Построили. Сержант-майор вызвал Эльфи фон-Ш. и приказал ей перед всеми нами рассказать, что с ней произошло. Рыдая и поднимая выше меры свою юбку, «швабра» рассказала о «терроре».
— Причина? — спросил деловито «моська».
Эльфи молчала.
— Желает кто-либо объяснить причину порки этой молодой особы? — спросил он таким же деловитым и сухим тоном.
— Да! — вырвалось из сотни горл.
— Вы желаете выслушать обвинения? — еще суше сказал сержант-майор, обращаясь к Эльфи.
— …Нет!
— Вы можете опознать тех, кто вас порол?
— Н-н-н-е-т!
— Дисмист! — гаркнул моська, распуская нас из строя, и прибавил. — Какое нам дело, что происходит в бараке? А насчет солдат позабочусь я!

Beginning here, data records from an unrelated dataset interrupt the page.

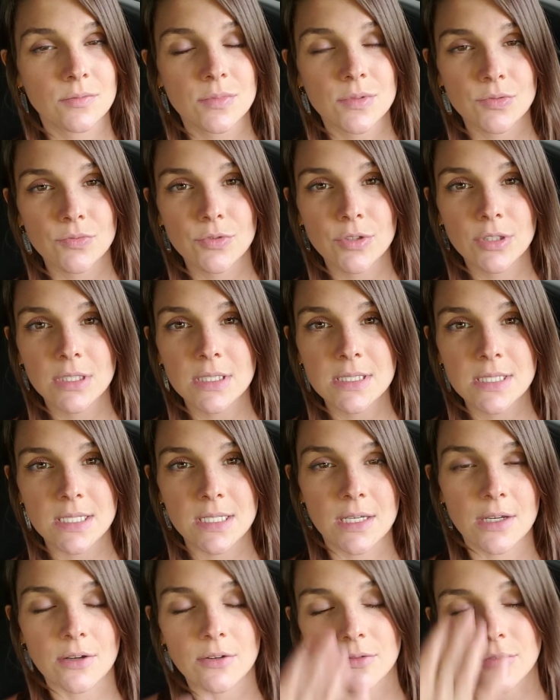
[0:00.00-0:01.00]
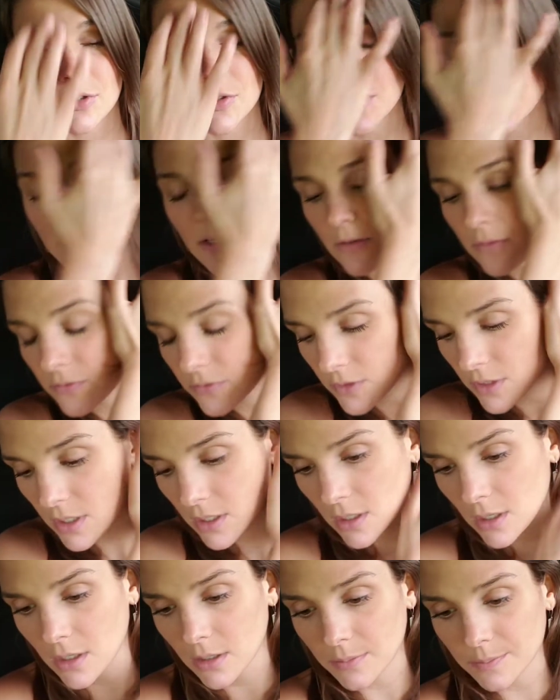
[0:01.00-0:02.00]
really take care of yourself.
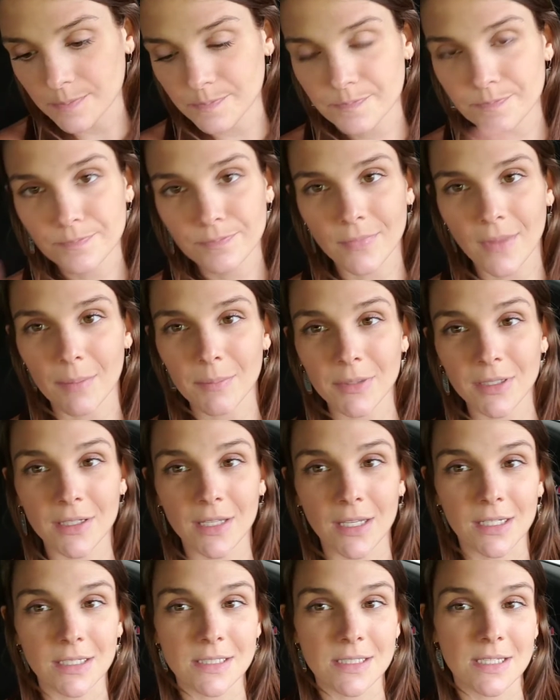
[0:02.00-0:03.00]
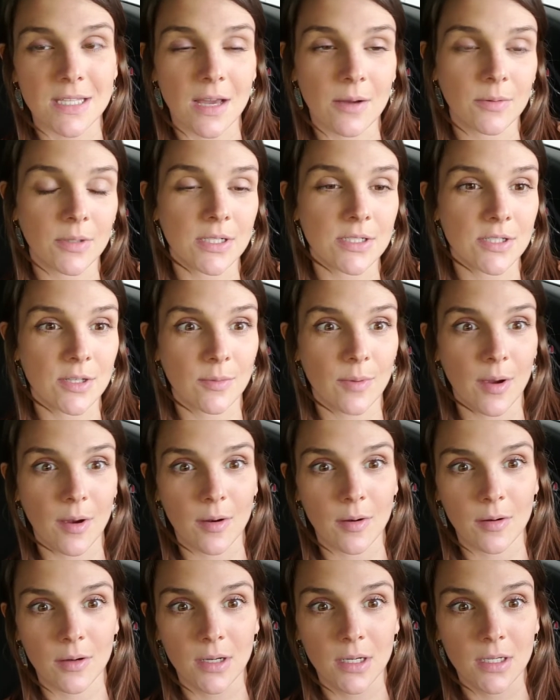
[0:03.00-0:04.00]
I'm going to get into that when I talk
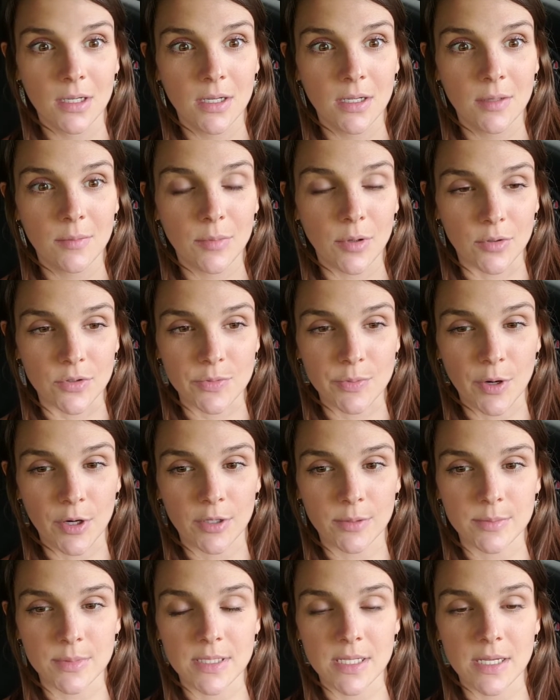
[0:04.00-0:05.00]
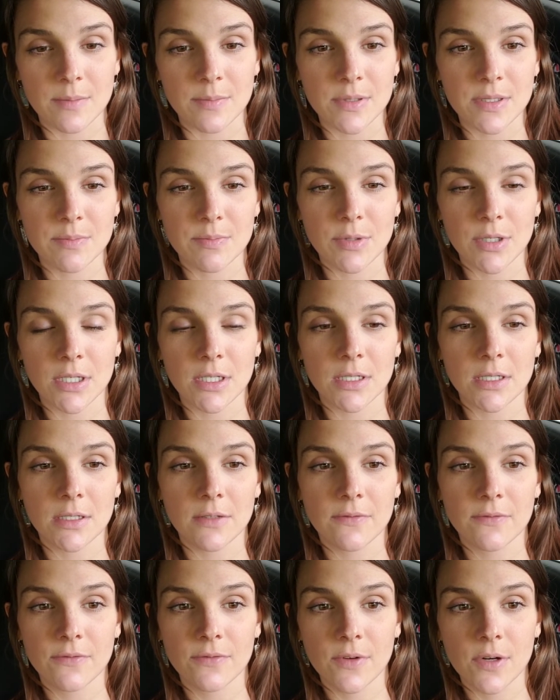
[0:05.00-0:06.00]
about postpartum tips. But
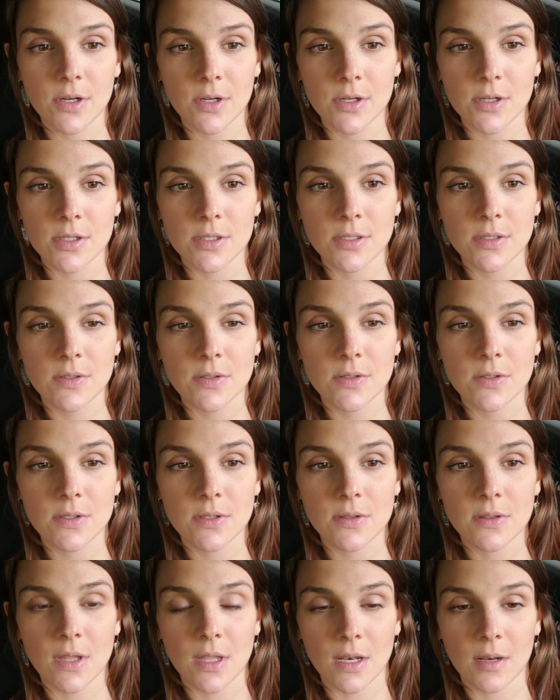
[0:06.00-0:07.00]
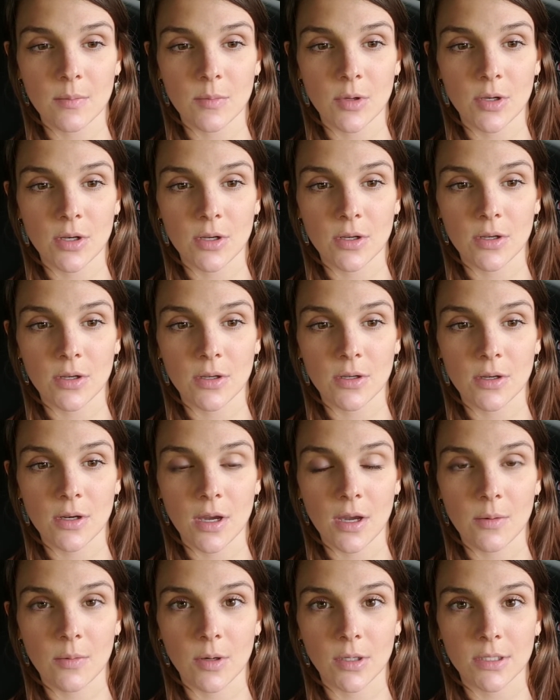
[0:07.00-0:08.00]
first, then
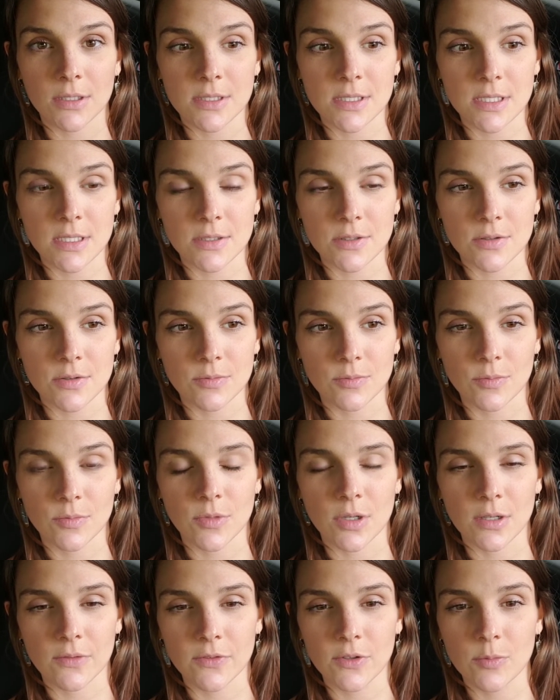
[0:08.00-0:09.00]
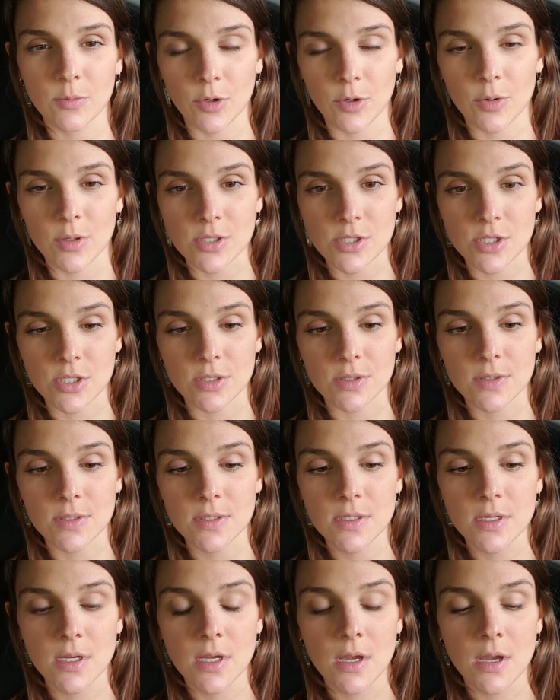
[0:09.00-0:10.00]
I wanted to answer a few more
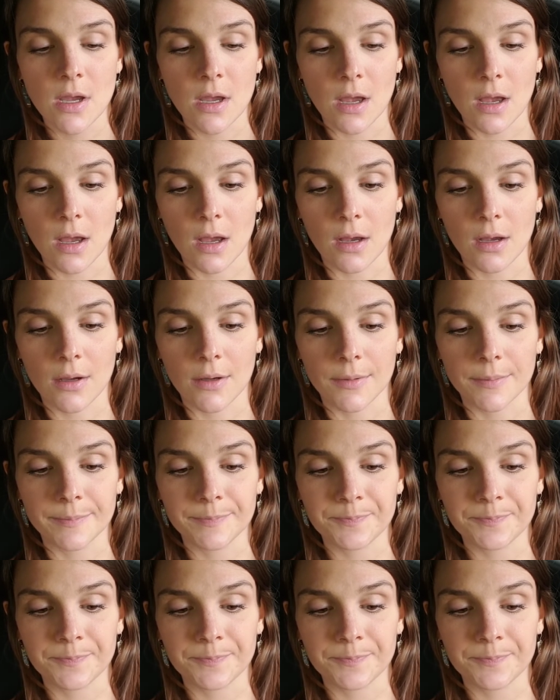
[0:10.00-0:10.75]
questions. So how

Безобразия после этого прекратились.
Случай Элизабет Буцины, конечно, нельзя сравнить с «судом» над Эльфи фон-Ш. Он нам в особом свете показал одного из офицеров ФСС, прибывшего в наш лагерь в тот памятный день, 18-го июля, когда я получила мою единственную посылку, и когда я узнала о расстреле генерала Михайловича.

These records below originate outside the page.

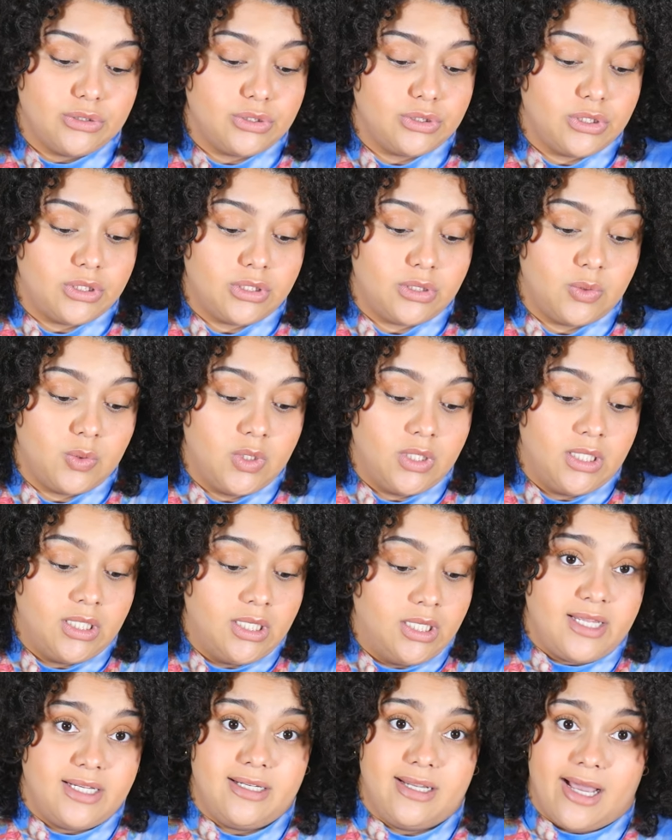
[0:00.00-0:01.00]
So
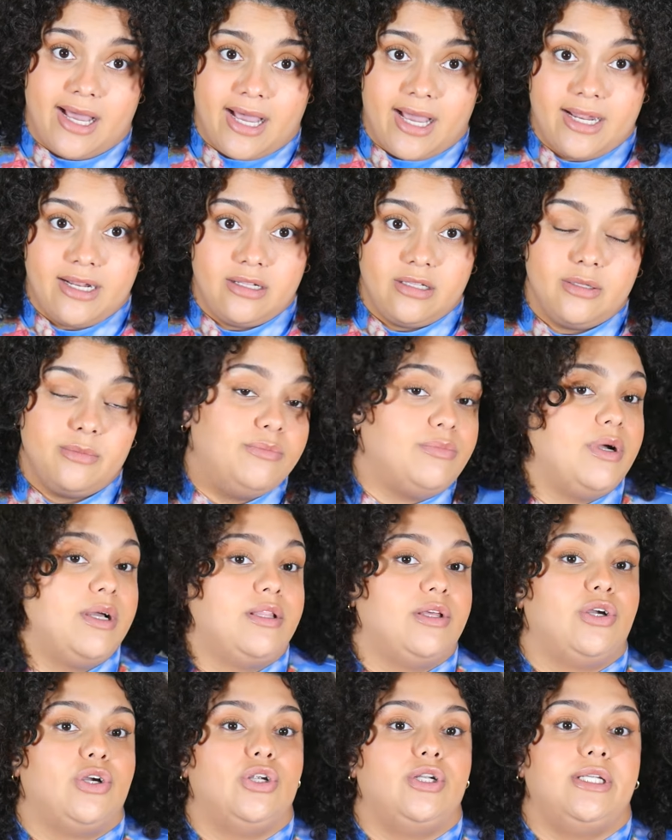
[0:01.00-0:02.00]
the dad and the
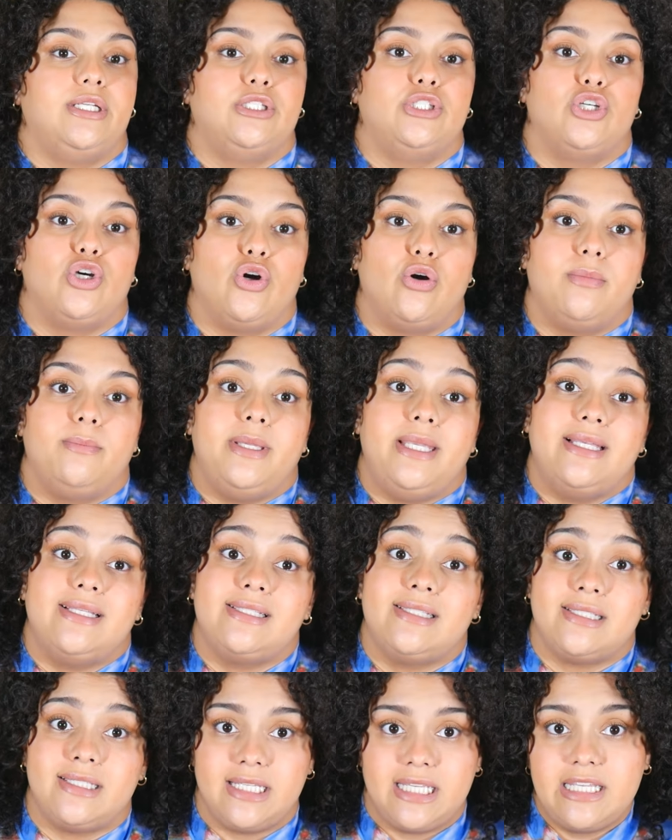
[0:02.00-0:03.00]
brother need to go beat
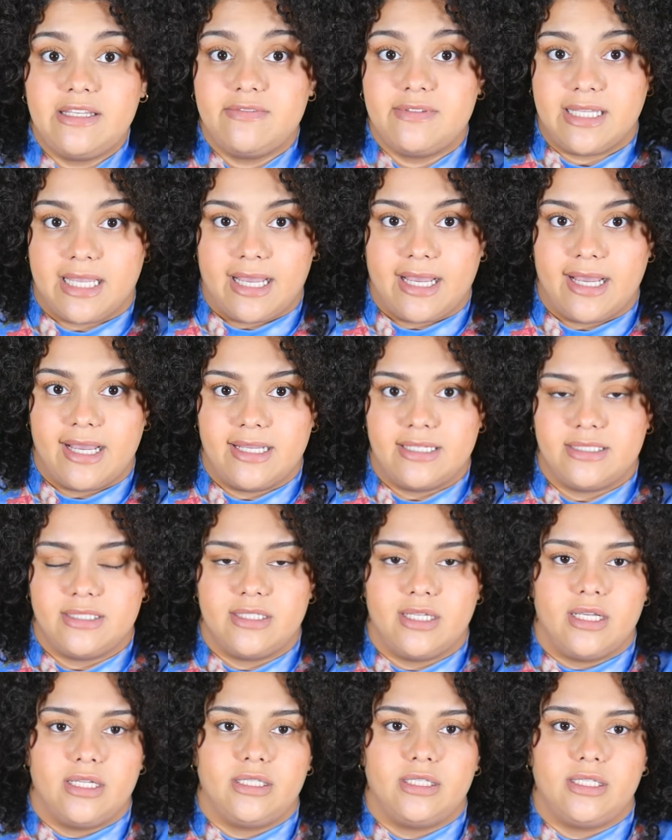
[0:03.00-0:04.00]
Steve's ass,
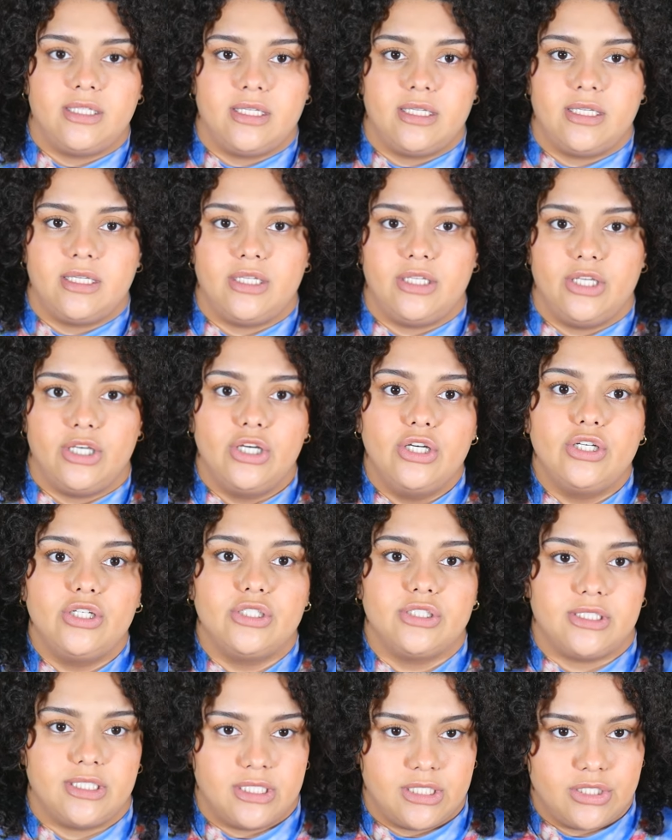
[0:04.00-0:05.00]
not the
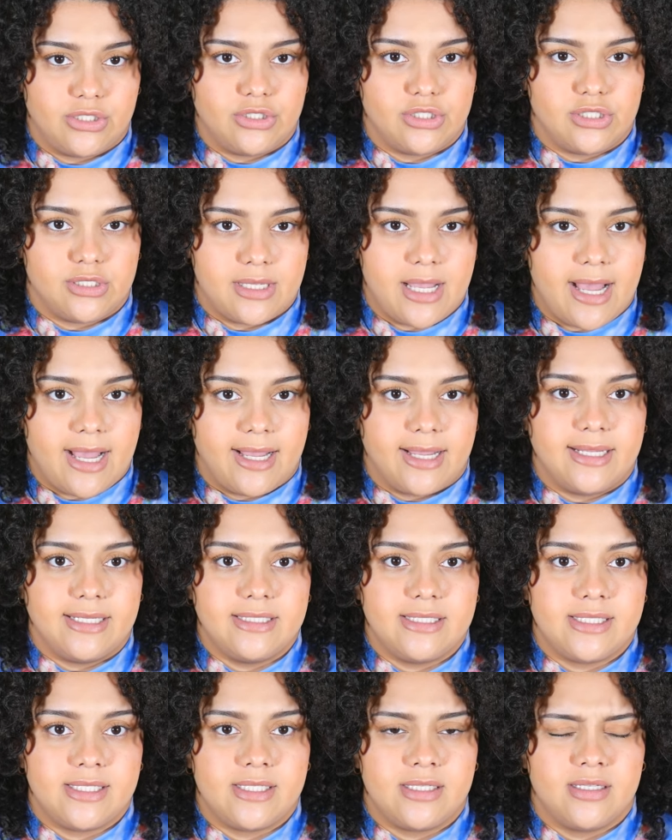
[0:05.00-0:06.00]
younger sister's
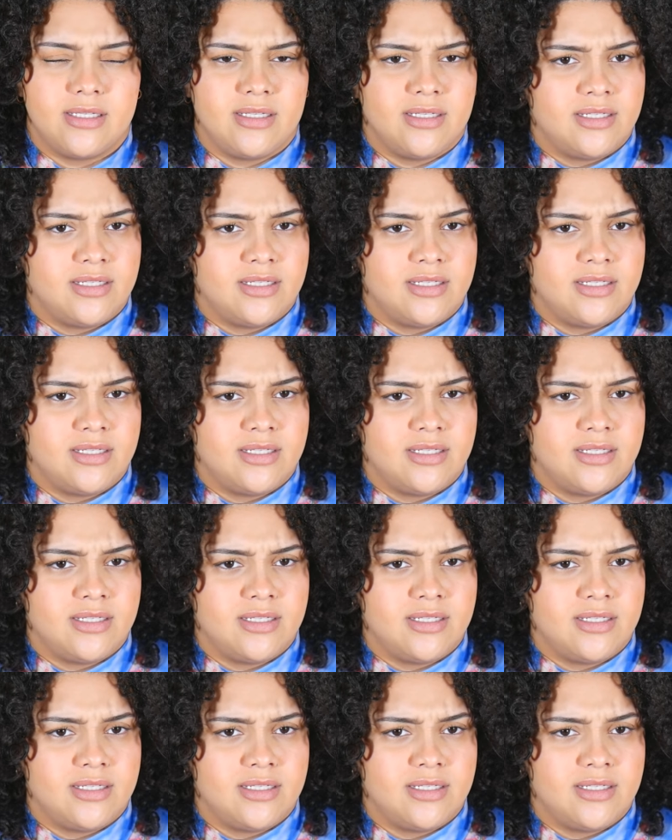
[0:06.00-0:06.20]
ass.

Возвращаясь к тем событиям, я вспоминаю мою реакцию. Вернувшись в комнату и выплакав свое горе, я внезапно решила пойти в ФСС и потребовать свидания с Зильбером. Разговор с ним, расписка, которую я ему дала, встали передо мной, и мне хотелось бросить ему в лицо все, что я почувствовала. Храбрость? Нет! Простой порыв отчаяния и, возможно, взрыв протеста, который накоплялся в течение времени.
Выскочив в открытые ворота нашего блока, я быстро пробежала десяток шагов до входа в барак ФСС. В дверях я столкнулась с незнакомым офицером в чине капитана, который, с юмором осмотрев меня с ног до головы, сказал: — А это что еще за фигура?
В лагерной черной рубахе, но в немецких бриджах и сапогах, я, наверно, выглядела странно и вызывала смех у тех, кто меня не знал и не знал, что весь мой гардероб состоял только из этих реликвий прошлого и лагерного тряпья.
— Я хочу немедленно говорить с сержантом Зильбером.
— Его нет. Он больше десяти дней тому назад отправлен в санаторию для легочных. Что вам от него нужно?
Мой порыв остыл. Ни с кем, кроме Зильбера, я не могла говорить о том, что во мне кипело еще секунду тому назад.
— Кто вы? — спросил капитан.
Я назвала имя, фамилию, чин, номер по лагерю и повернулась, чтобы улизнуть от дальнейших расспросов.